Prompt: Could you copy exactly the lines below from the one with "Video frames at" to the one with "Transcript: Cutting, dremeling.", inclusive, leaving out any pictures?

Supplied data:
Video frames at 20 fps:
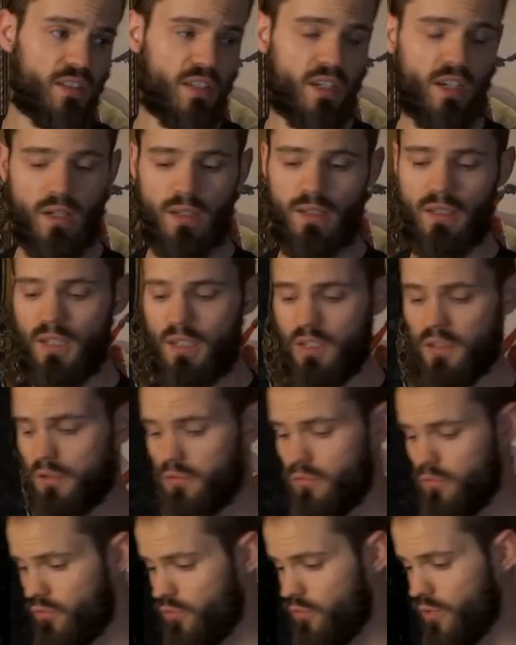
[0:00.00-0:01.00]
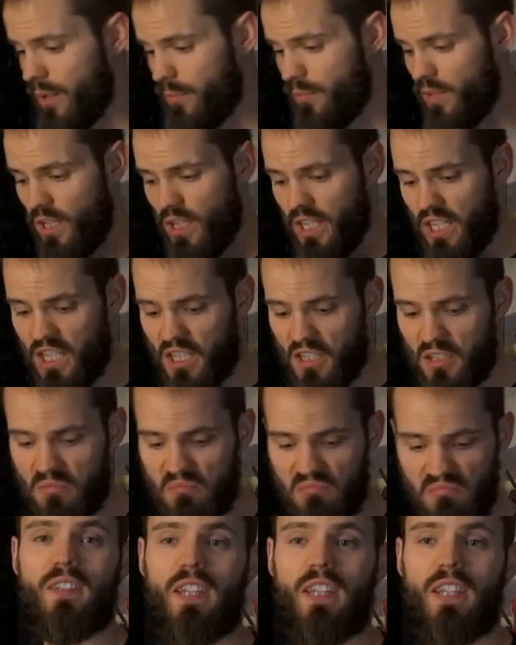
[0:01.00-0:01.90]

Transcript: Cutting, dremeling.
---
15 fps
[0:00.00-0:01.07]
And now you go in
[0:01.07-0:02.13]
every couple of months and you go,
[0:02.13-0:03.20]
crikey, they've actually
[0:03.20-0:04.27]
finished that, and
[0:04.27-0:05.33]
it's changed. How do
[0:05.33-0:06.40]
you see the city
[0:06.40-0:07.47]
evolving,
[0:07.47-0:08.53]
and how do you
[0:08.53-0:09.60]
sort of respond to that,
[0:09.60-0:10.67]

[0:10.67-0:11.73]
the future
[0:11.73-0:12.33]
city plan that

Worked solution:
Video frames at 20 fps:
[0:00.00-0:01.00]
[0:01.00-0:01.90]

Transcript: Cutting, dremeling.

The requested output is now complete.